:: Input ::

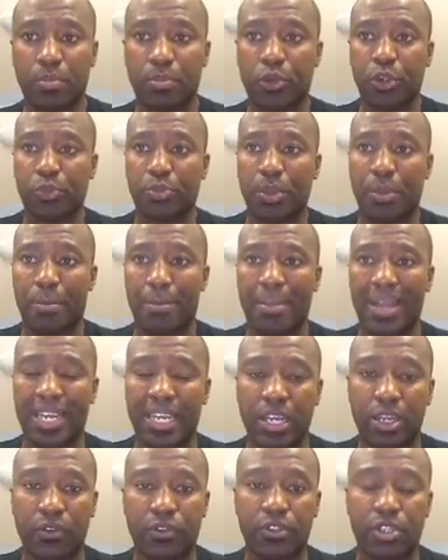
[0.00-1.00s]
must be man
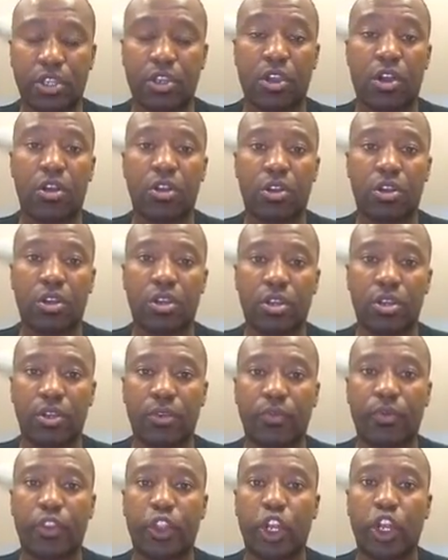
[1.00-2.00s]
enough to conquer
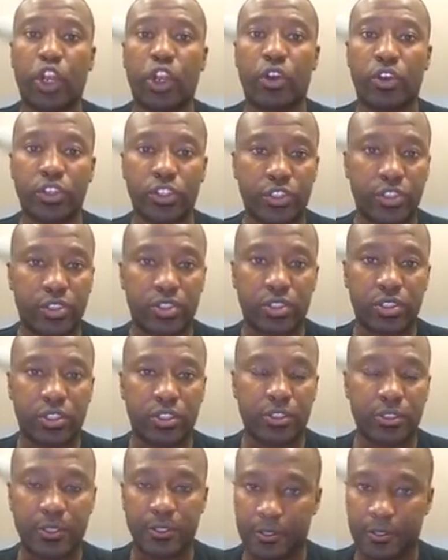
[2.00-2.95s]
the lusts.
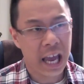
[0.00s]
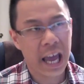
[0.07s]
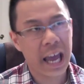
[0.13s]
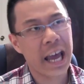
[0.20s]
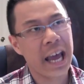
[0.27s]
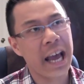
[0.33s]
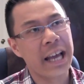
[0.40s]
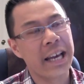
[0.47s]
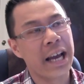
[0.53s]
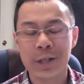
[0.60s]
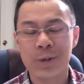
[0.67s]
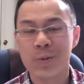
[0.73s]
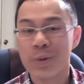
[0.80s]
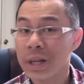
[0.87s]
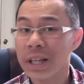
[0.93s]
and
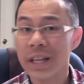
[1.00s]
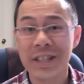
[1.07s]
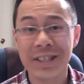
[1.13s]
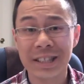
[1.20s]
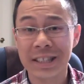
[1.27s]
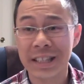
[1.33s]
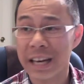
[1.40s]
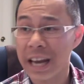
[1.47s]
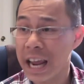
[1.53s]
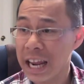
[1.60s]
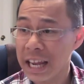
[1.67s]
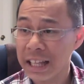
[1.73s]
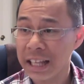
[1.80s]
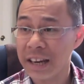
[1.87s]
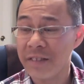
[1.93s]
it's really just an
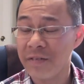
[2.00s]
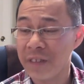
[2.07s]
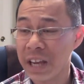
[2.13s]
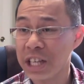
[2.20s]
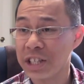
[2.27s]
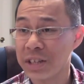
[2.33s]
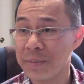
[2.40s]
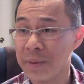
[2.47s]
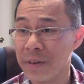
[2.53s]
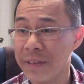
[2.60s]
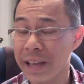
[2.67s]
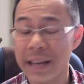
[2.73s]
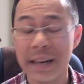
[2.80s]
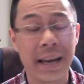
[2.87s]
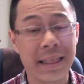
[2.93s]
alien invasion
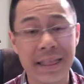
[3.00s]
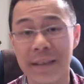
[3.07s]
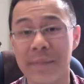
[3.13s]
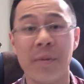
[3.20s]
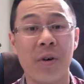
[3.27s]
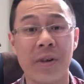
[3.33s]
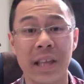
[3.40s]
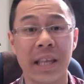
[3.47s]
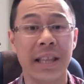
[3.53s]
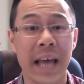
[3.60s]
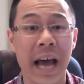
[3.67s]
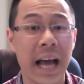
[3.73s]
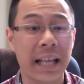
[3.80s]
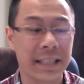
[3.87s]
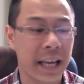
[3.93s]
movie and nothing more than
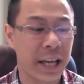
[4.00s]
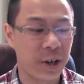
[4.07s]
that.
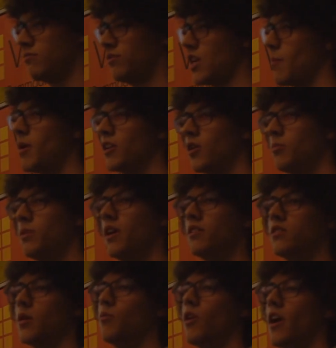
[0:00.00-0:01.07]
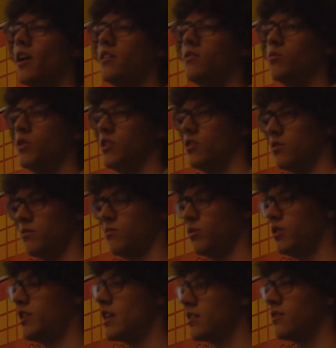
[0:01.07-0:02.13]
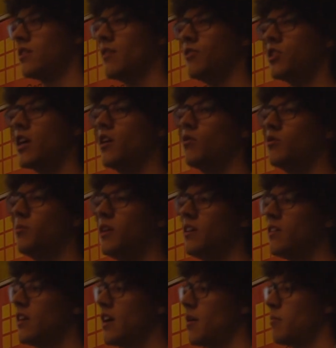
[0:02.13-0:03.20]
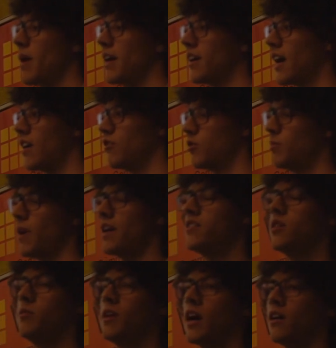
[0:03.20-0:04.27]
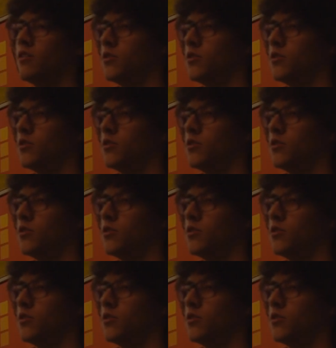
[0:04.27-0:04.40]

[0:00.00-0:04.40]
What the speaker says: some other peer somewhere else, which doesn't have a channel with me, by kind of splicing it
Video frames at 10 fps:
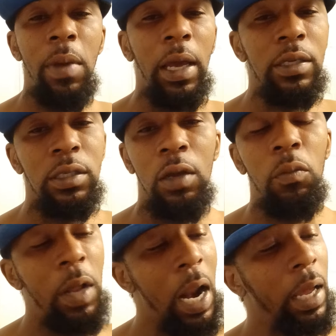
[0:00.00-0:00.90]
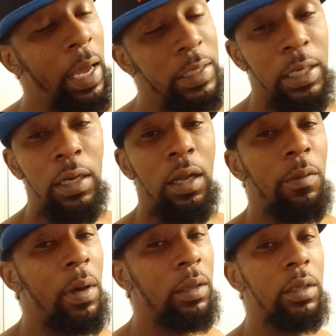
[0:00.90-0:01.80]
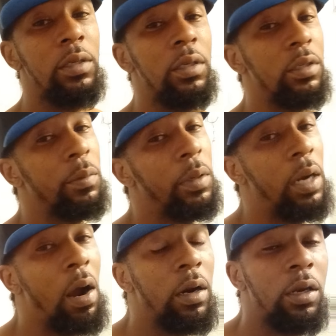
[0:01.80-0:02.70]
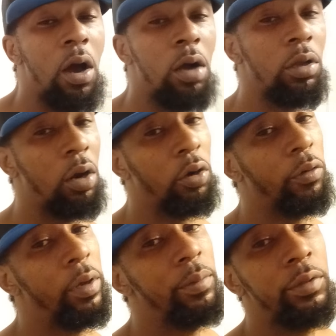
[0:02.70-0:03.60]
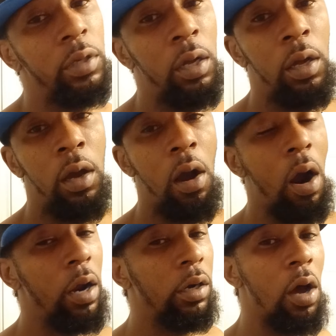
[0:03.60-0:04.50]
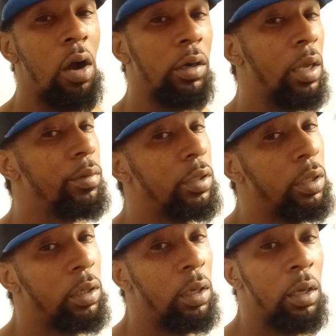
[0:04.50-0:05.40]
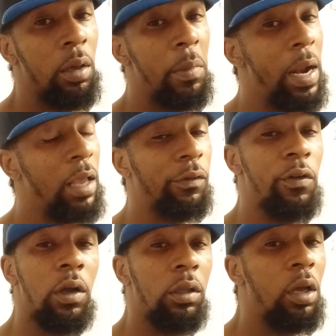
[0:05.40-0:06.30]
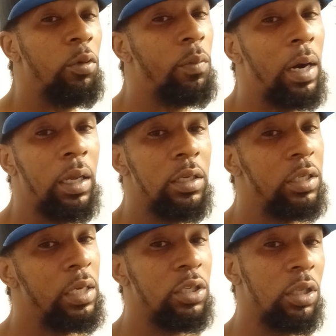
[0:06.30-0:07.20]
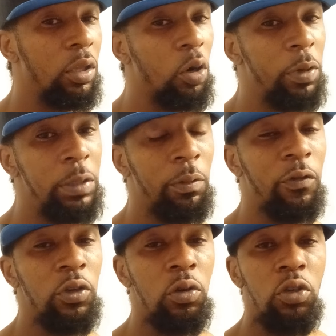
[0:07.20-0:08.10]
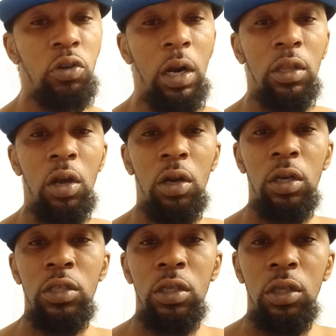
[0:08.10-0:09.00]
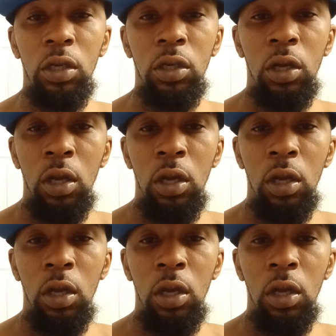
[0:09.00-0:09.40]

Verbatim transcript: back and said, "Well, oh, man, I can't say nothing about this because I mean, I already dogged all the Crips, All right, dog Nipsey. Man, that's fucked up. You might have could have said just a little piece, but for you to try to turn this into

:: What the exercise asks ::
Restate the records word for word and drop the images.

:: Reply to the exercise ::
[0.00-1.00s]
must be man
[1.00-2.00s]
enough to conquer
[2.00-2.95s]
the lusts.
[0.00s]
[0.07s]
[0.13s]
[0.20s]
[0.27s]
[0.33s]
[0.40s]
[0.47s]
[0.53s]
[0.60s]
[0.67s]
[0.73s]
[0.80s]
[0.87s]
[0.93s]
and
[1.00s]
[1.07s]
[1.13s]
[1.20s]
[1.27s]
[1.33s]
[1.40s]
[1.47s]
[1.53s]
[1.60s]
[1.67s]
[1.73s]
[1.80s]
[1.87s]
[1.93s]
it's really just an
[2.00s]
[2.07s]
[2.13s]
[2.20s]
[2.27s]
[2.33s]
[2.40s]
[2.47s]
[2.53s]
[2.60s]
[2.67s]
[2.73s]
[2.80s]
[2.87s]
[2.93s]
alien invasion
[3.00s]
[3.07s]
[3.13s]
[3.20s]
[3.27s]
[3.33s]
[3.40s]
[3.47s]
[3.53s]
[3.60s]
[3.67s]
[3.73s]
[3.80s]
[3.87s]
[3.93s]
movie and nothing more than
[4.00s]
[4.07s]
that.
[0:00.00-0:01.07]
[0:01.07-0:02.13]
[0:02.13-0:03.20]
[0:03.20-0:04.27]
[0:04.27-0:04.40]

[0:00.00-0:04.40]
What the speaker says: some other peer somewhere else, which doesn't have a channel with me, by kind of splicing it
Video frames at 10 fps:
[0:00.00-0:00.90]
[0:00.90-0:01.80]
[0:01.80-0:02.70]
[0:02.70-0:03.60]
[0:03.60-0:04.50]
[0:04.50-0:05.40]
[0:05.40-0:06.30]
[0:06.30-0:07.20]
[0:07.20-0:08.10]
[0:08.10-0:09.00]
[0:09.00-0:09.40]

Verbatim transcript: back and said, "Well, oh, man, I can't say nothing about this because I mean, I already dogged all the Crips, All right, dog Nipsey. Man, that's fucked up. You might have could have said just a little piece, but for you to try to turn this into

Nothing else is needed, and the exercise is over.